Turkey blames Kurdish rebels for Ankara attack
Turkey regards the Syrian Democratic Union Party, and its military wing, the People’s Protection Units, as terrorists due to their affiliation to Turkey’s outlawed Kurdish rebel group.
Davutoglu said the attack was the result of a collaboration between “the PKK together with a person (Necar) who sneaked into Turkey from Syria”.
“We are completely refuting that”, Saleh Muslim, co-chair of the PYD, told Reuters by phone.
Turkish artillery has been shelling PYD and YPG positions along its border in Syria, apparently concerned by recent gains by the militias in the area.
The UAE has condemned a terrorist vehicle bomb attack that targeted military buses near the armed forces’ headquarters, parliament and government buildings in the Turkish capital Ankara.
The leader of the main Syrian Kurdish group has denied that his group is behind the Turkey blasts and warns Ankara against taking Syria ground action. “We stand with our Turkish allies in the face of this horrific act, which only strengthens our resolve to deepen our ongoing cooperation in the fight against terrorism”, Carter said.
It has aided the PYD, the Syrian-based Kurds, because it has fought reliably against the Islamic State group.
The group most recently claimed responsibility for a mortar attack at Istanbul’s second airport in December that left an aircraft cleaner dead.
An SDF official said Turkish troops are bombing their positions in border areas, inflicting casualties among civilians. It said he had been registered as a refugee in Turkey.
“The Turkish population, regardless of how polarised it is on domestic issues, on the Kurdish issue they are united…that the Kurdish groups fighting Turkey should be dealt with [using] force”, Elshayyal said.
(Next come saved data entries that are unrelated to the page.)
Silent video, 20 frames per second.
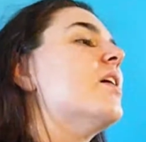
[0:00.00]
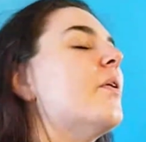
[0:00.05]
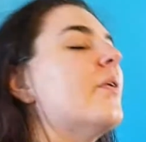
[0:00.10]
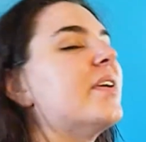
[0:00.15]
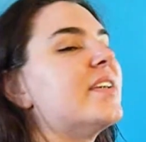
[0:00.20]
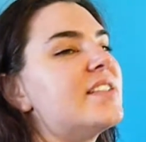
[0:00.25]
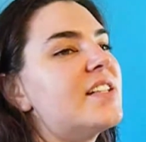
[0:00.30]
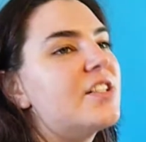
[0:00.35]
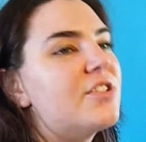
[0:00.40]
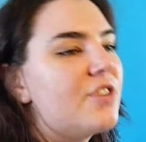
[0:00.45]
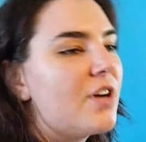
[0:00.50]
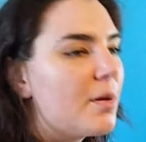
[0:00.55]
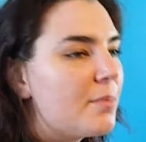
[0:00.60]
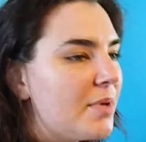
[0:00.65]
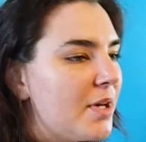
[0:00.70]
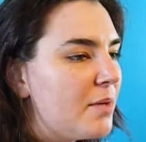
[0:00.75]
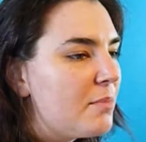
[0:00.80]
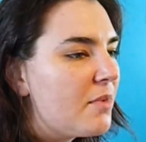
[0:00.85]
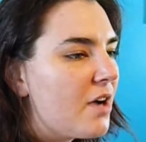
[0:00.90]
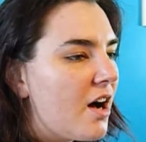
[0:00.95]
So once I
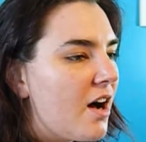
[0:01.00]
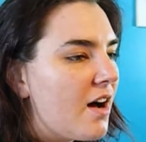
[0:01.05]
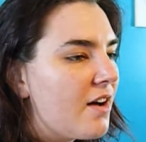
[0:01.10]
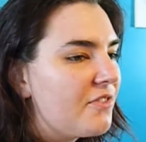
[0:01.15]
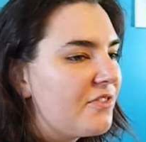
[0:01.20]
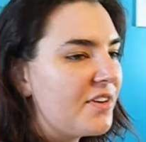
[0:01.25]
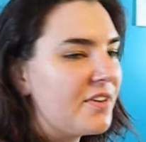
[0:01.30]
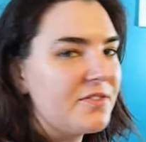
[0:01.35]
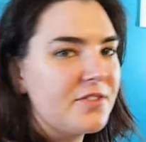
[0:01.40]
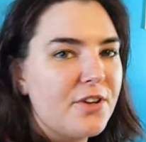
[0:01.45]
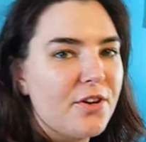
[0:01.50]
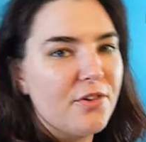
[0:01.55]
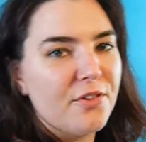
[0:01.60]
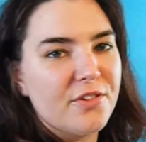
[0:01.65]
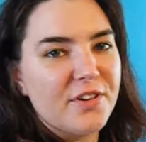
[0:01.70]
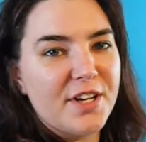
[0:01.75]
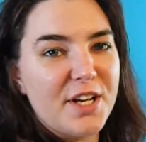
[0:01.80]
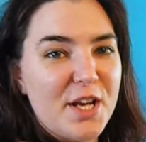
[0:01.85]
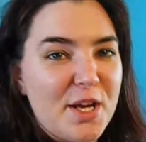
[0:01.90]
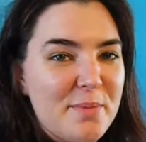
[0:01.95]
drop him off, I have to
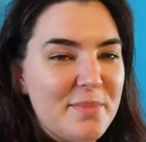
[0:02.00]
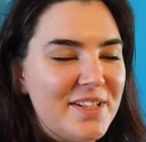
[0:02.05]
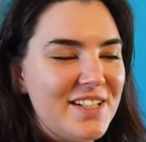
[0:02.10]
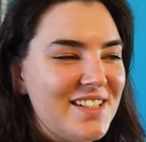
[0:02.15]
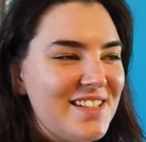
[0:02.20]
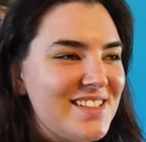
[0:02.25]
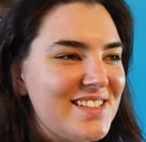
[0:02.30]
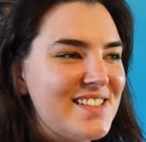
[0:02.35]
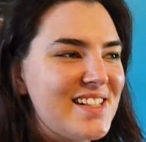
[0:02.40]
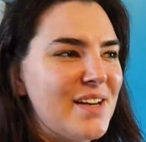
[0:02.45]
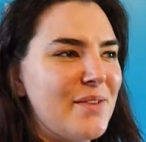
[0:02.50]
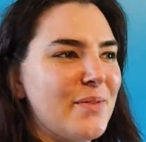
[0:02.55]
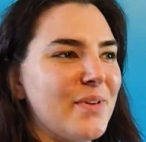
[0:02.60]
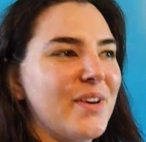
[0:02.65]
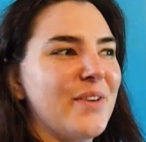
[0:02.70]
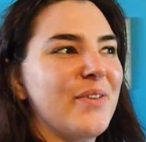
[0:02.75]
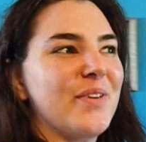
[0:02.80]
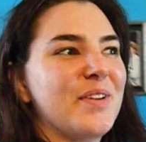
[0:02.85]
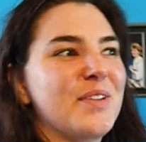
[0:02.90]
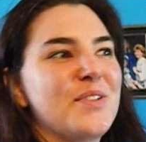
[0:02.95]
go over to Amy's and
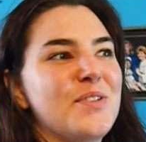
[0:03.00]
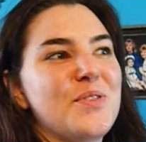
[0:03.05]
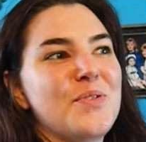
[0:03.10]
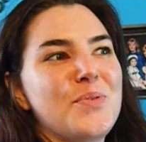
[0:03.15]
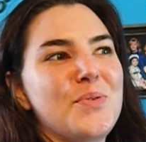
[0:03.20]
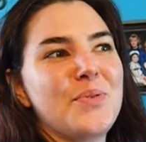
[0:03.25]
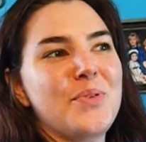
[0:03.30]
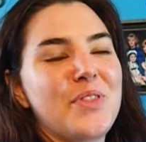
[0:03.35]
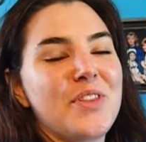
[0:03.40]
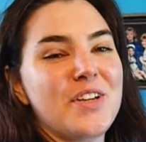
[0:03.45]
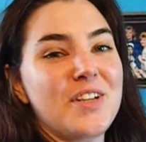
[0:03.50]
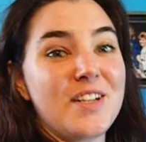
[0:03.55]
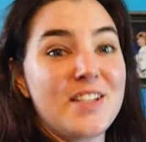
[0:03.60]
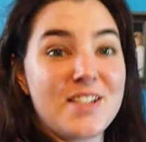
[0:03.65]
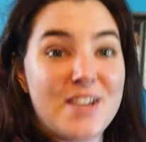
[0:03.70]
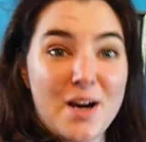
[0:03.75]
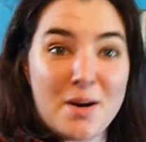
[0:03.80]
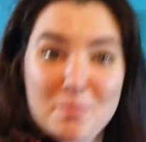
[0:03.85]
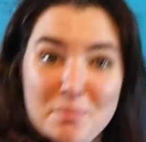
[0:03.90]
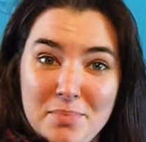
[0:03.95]
we're going to the
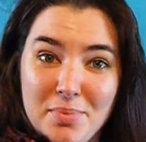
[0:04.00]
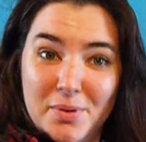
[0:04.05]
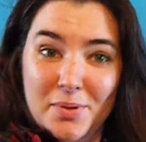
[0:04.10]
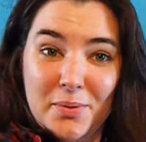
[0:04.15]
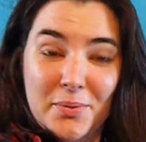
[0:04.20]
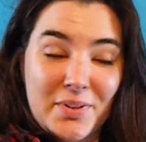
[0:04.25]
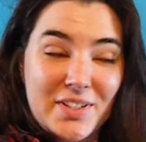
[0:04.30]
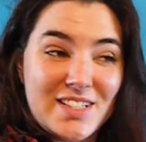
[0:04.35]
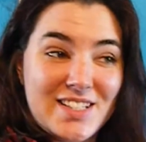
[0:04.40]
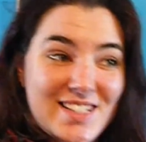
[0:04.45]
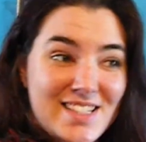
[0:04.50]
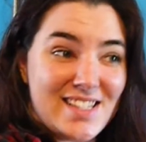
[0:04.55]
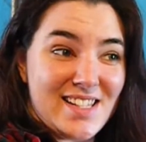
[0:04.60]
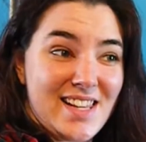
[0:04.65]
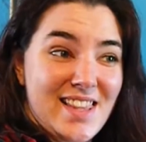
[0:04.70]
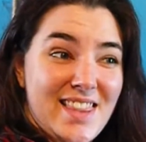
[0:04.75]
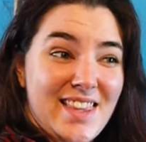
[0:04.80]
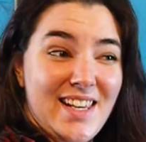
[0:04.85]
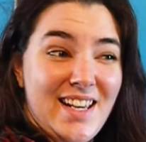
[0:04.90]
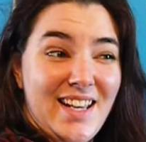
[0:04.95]
dump, which
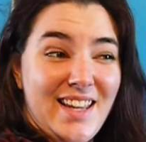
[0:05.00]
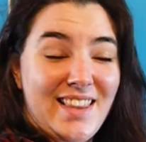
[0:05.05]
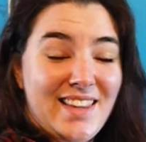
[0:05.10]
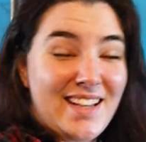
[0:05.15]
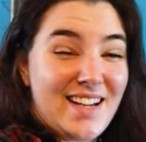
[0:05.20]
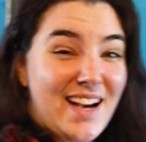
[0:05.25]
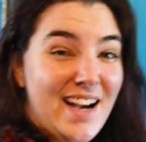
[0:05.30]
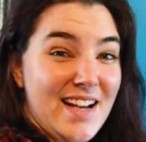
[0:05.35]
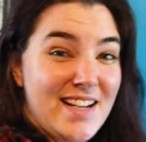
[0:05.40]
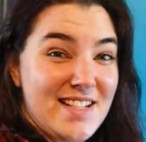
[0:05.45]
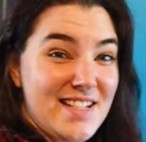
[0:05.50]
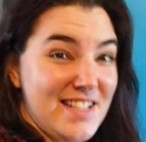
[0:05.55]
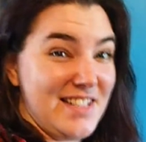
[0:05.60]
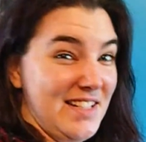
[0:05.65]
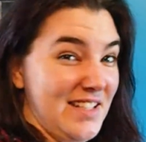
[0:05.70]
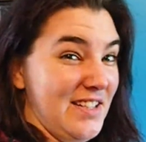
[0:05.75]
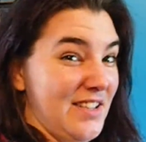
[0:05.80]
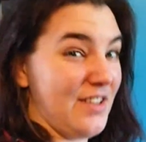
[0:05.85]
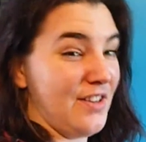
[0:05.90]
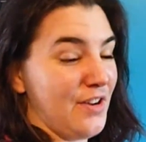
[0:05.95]
is a thing that I
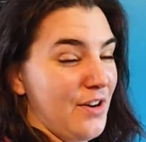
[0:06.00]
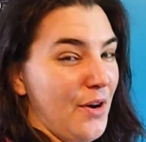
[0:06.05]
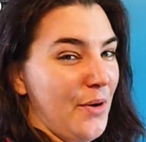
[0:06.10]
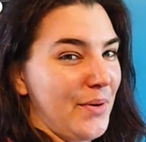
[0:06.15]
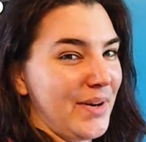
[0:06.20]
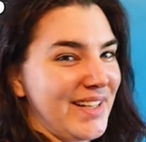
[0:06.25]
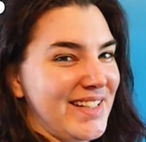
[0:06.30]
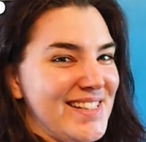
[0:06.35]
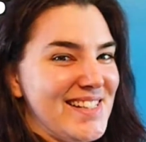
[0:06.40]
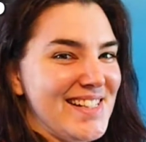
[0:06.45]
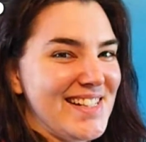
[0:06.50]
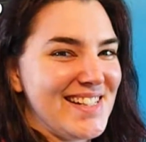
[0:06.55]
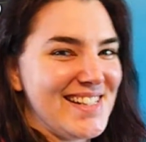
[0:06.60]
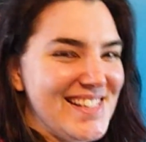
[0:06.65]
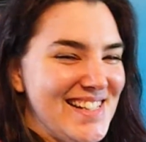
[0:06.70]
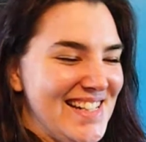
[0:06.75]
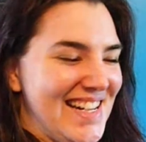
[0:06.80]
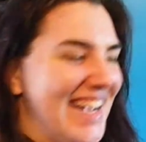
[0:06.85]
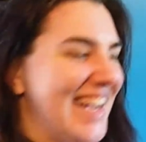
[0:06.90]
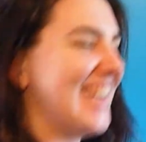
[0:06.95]
didn't know
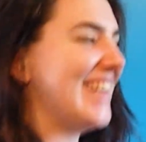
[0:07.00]
existed,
“Our determination to respond in kind against such attacks against our unity and future from outside and inside is even more strengthened through such attacks”, Turkish President Recep Tayyip Erdogan said in a statement, according to CNN.
The bombing prompted Davutoglu to scrap a planned trip to Brussels yesterday to discuss Europe’s migrant crisis. And both are part of the broad coalition fighting the Islamic State. “Turkey, like every other nation around the world that is under the threat of terrorist attacks, has every right to try to do what it has to do to protect its people from those attacks”.
A collapsed ceasefire with the PKK back after two years of relative peace in July has sparked a flare-up of violence, attacks and government crackdowns.
Ankara has been on high alert since October, when 103 people were killed in a suicide attack on a crowd of peace activists, the bloodiest attack in the country’s modern history.
Turkey reeled Wednesday from a deadly bombing of a military convoy in the capital, plunging its leaders deeper into crisis mode and underscoring the country’s vulnerability to the Syrian war and revitalized Kurdish insurgency.